## INSTRUCTIONS TO FOLLOW
Pull from the data below each line where the word "frames" occurs, and copy it.

========================================================================

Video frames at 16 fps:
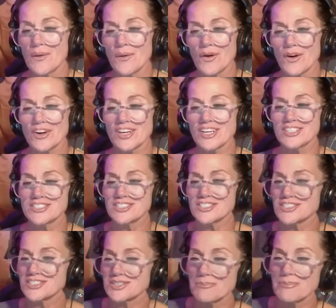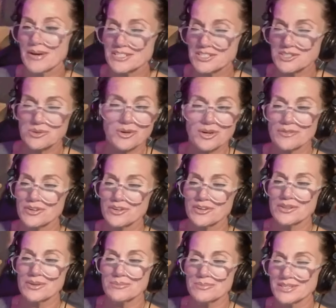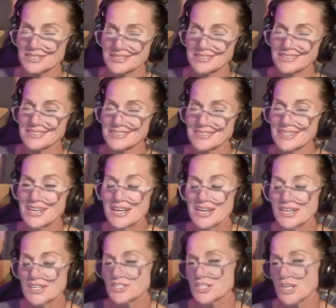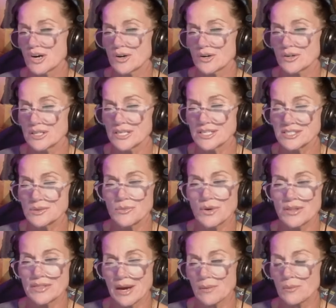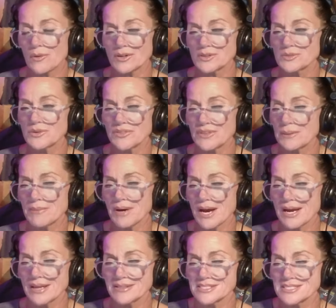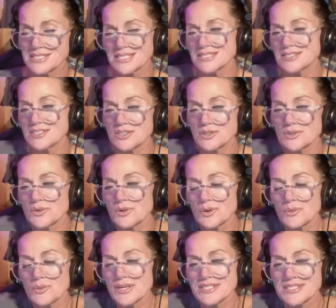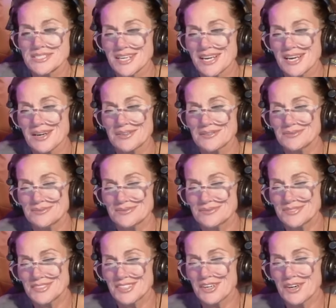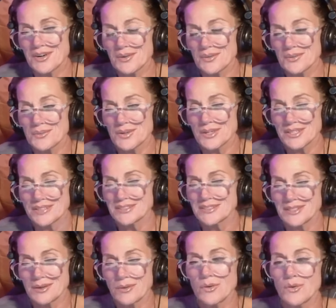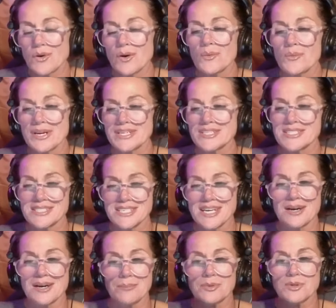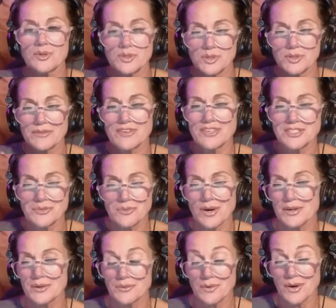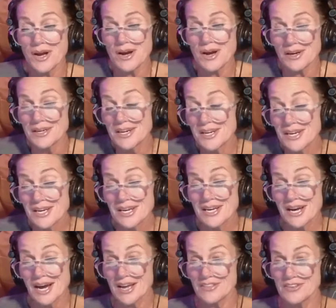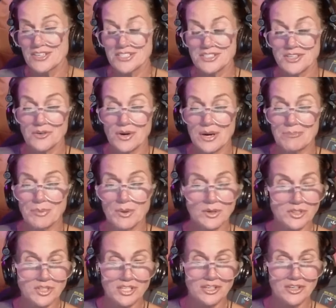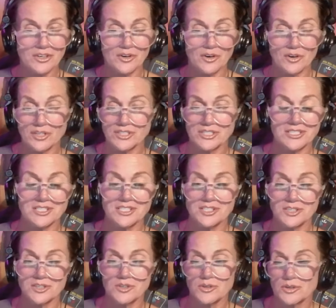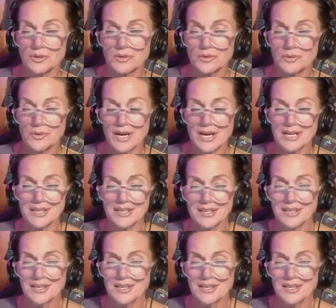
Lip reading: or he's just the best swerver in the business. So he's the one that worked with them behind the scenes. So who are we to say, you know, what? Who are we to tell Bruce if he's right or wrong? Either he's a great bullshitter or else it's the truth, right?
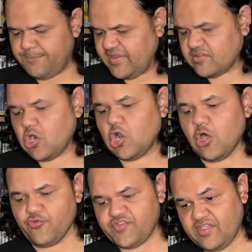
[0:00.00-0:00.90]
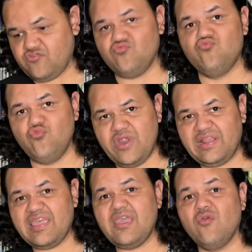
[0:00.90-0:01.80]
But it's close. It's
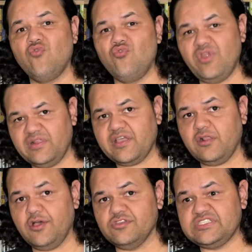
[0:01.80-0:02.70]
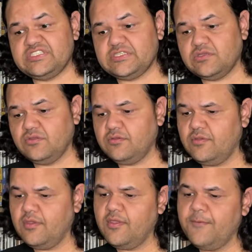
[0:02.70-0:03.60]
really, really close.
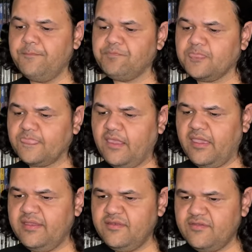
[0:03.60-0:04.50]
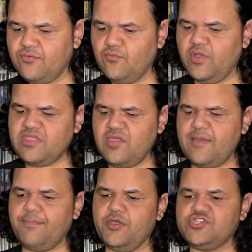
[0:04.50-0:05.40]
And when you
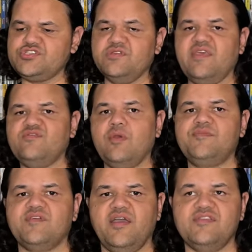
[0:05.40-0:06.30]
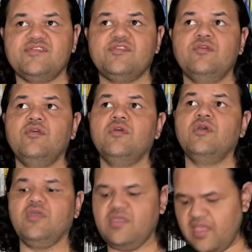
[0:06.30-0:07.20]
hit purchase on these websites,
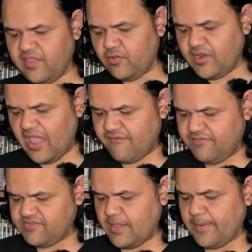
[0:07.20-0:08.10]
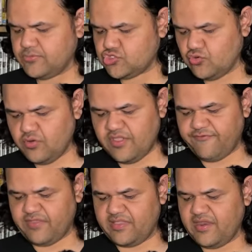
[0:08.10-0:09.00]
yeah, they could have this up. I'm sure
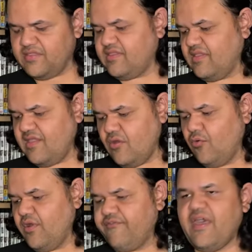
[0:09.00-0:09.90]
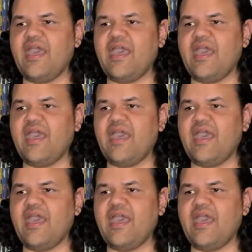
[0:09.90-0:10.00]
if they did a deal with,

========================================================================

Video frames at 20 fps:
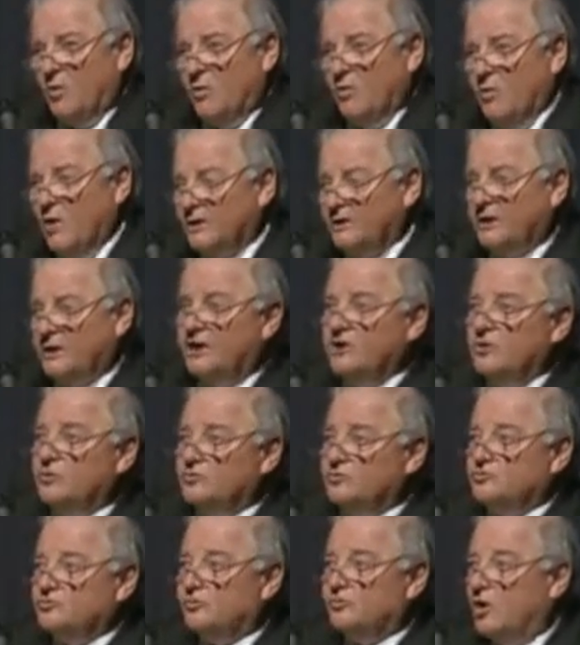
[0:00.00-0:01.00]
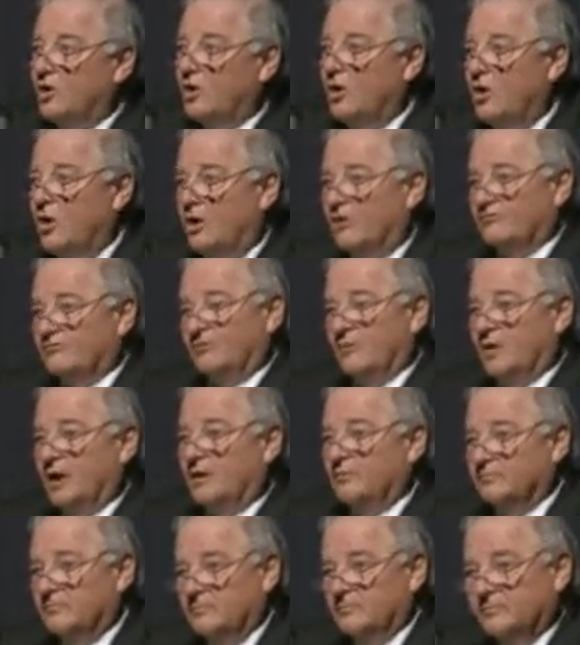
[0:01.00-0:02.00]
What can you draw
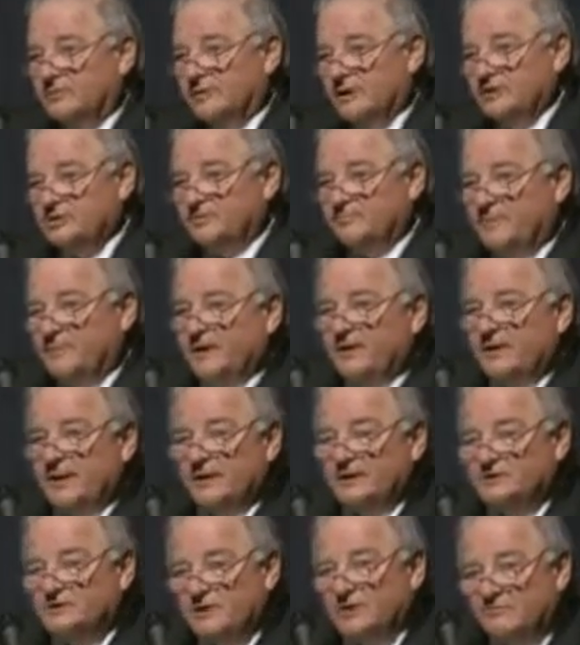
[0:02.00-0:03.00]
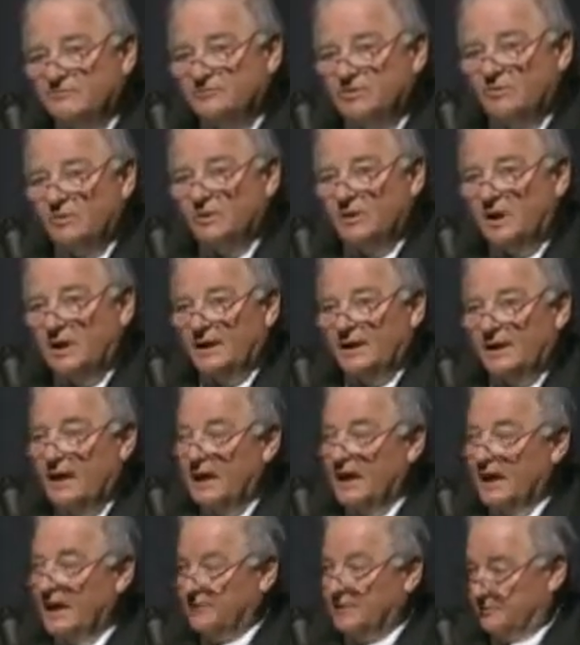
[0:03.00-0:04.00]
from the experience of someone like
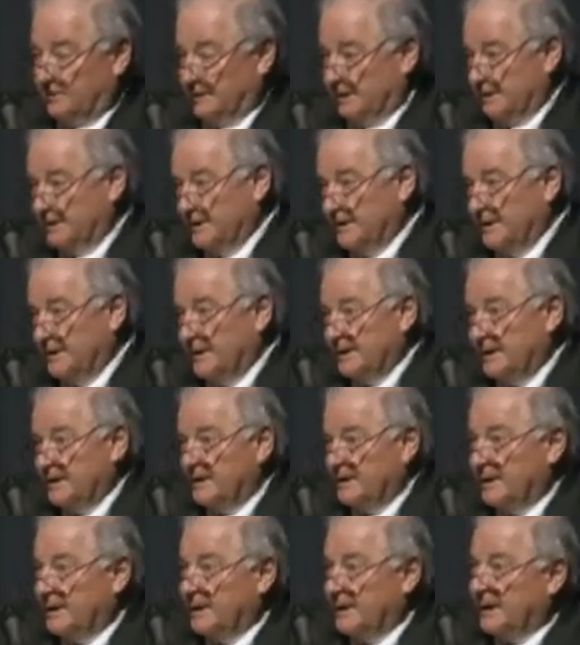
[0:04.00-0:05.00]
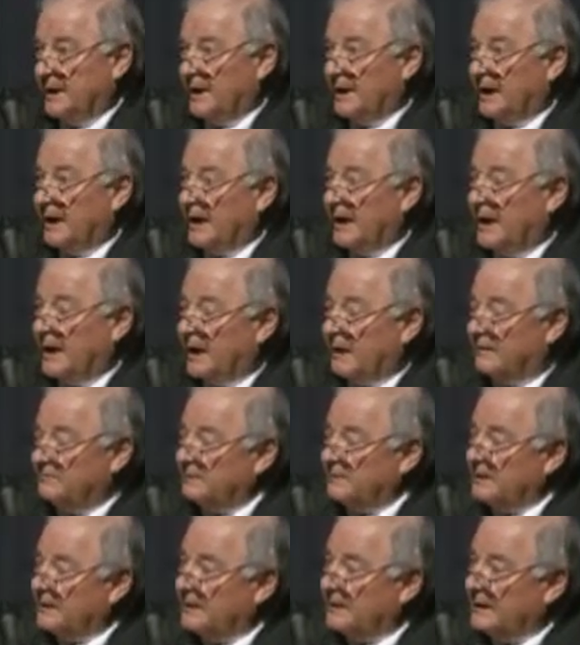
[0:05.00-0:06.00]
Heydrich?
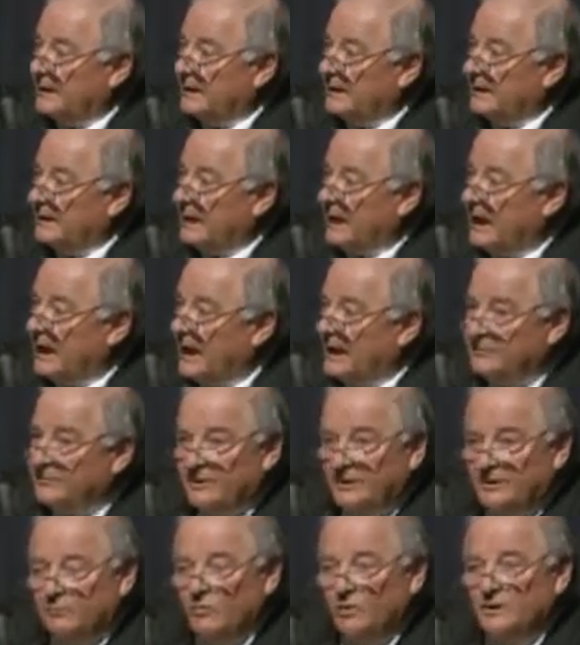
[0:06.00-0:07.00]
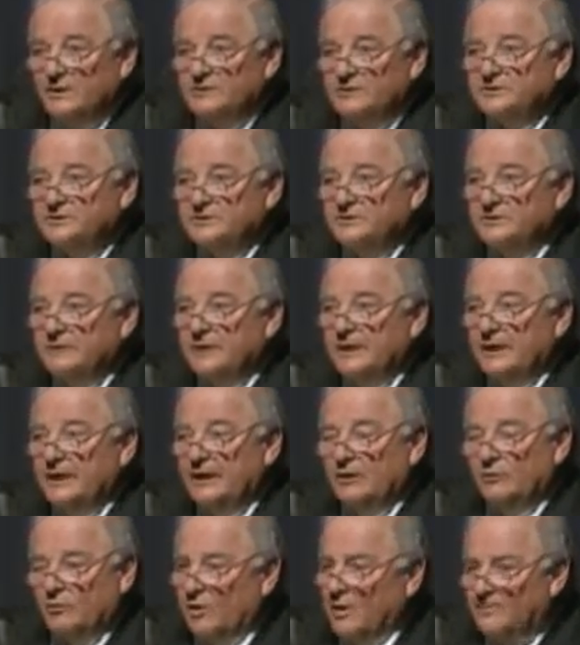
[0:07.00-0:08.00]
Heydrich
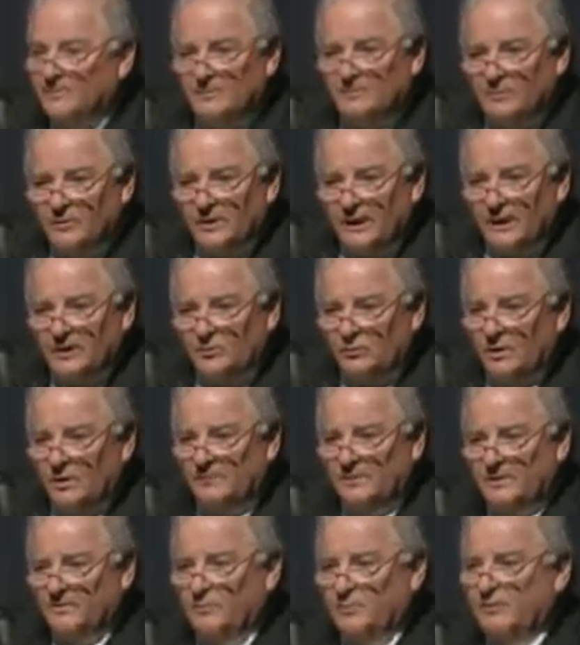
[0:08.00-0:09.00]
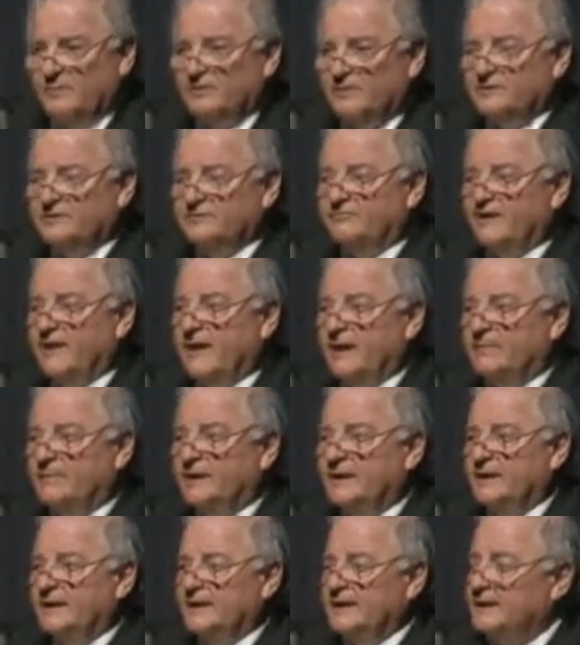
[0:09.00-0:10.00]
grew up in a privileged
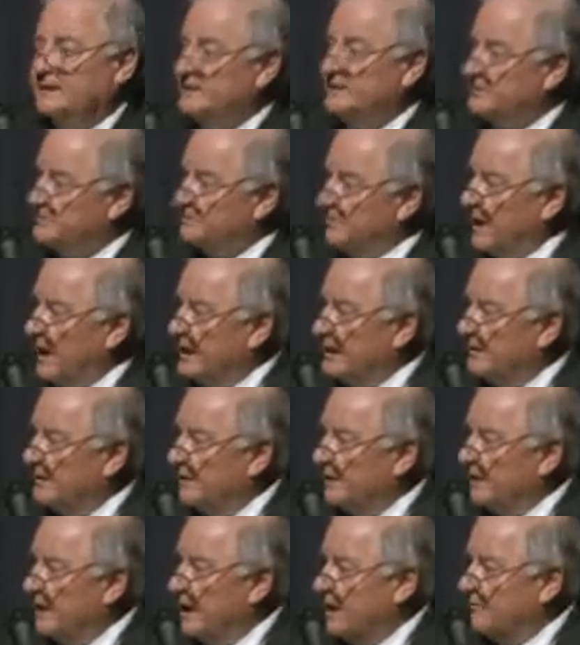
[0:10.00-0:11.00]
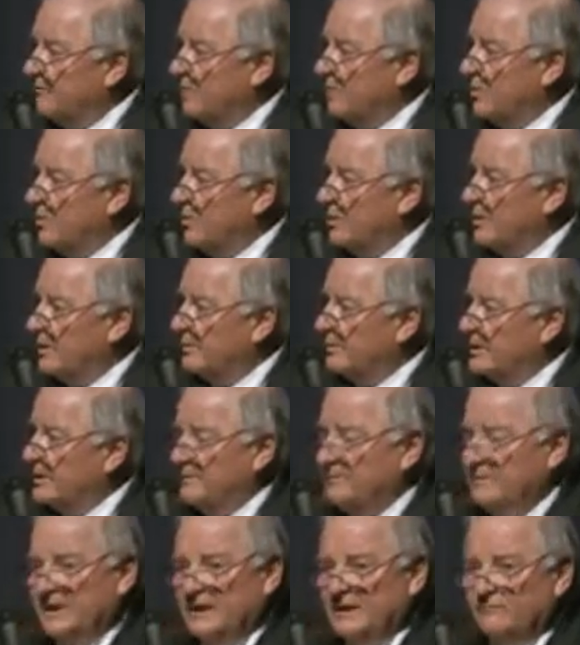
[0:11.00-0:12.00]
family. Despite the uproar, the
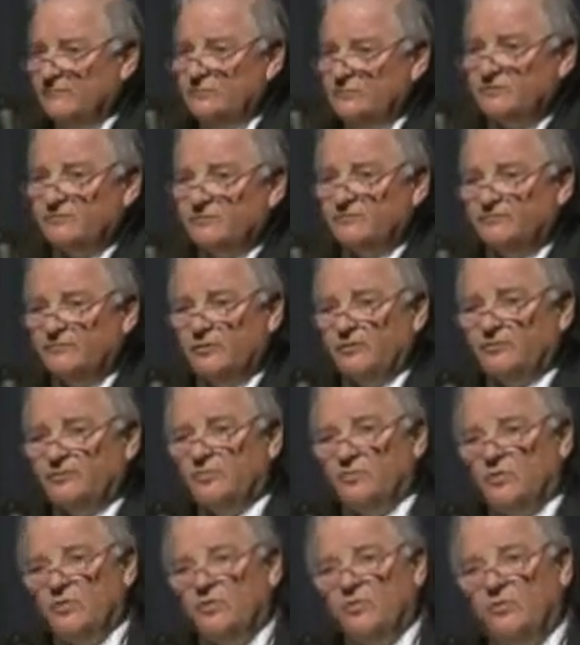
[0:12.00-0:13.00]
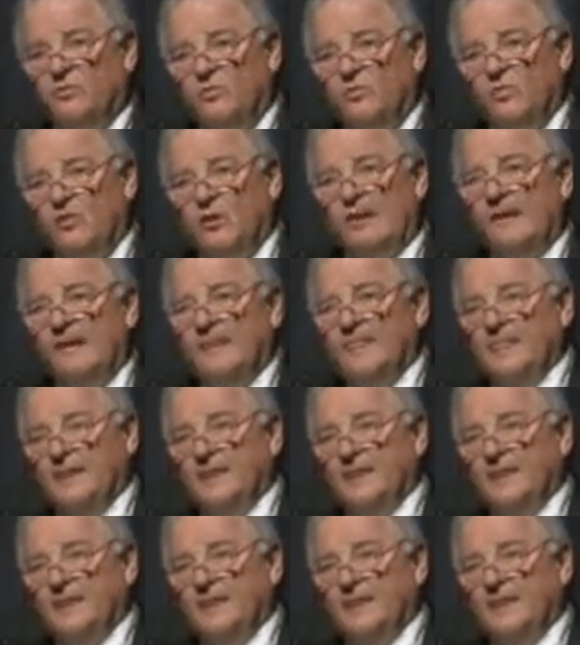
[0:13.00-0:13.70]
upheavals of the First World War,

========================================================================

## SOLUTION TO THIS PROBLEM
Video frames at 16 fps:
Video frames at 20 fps:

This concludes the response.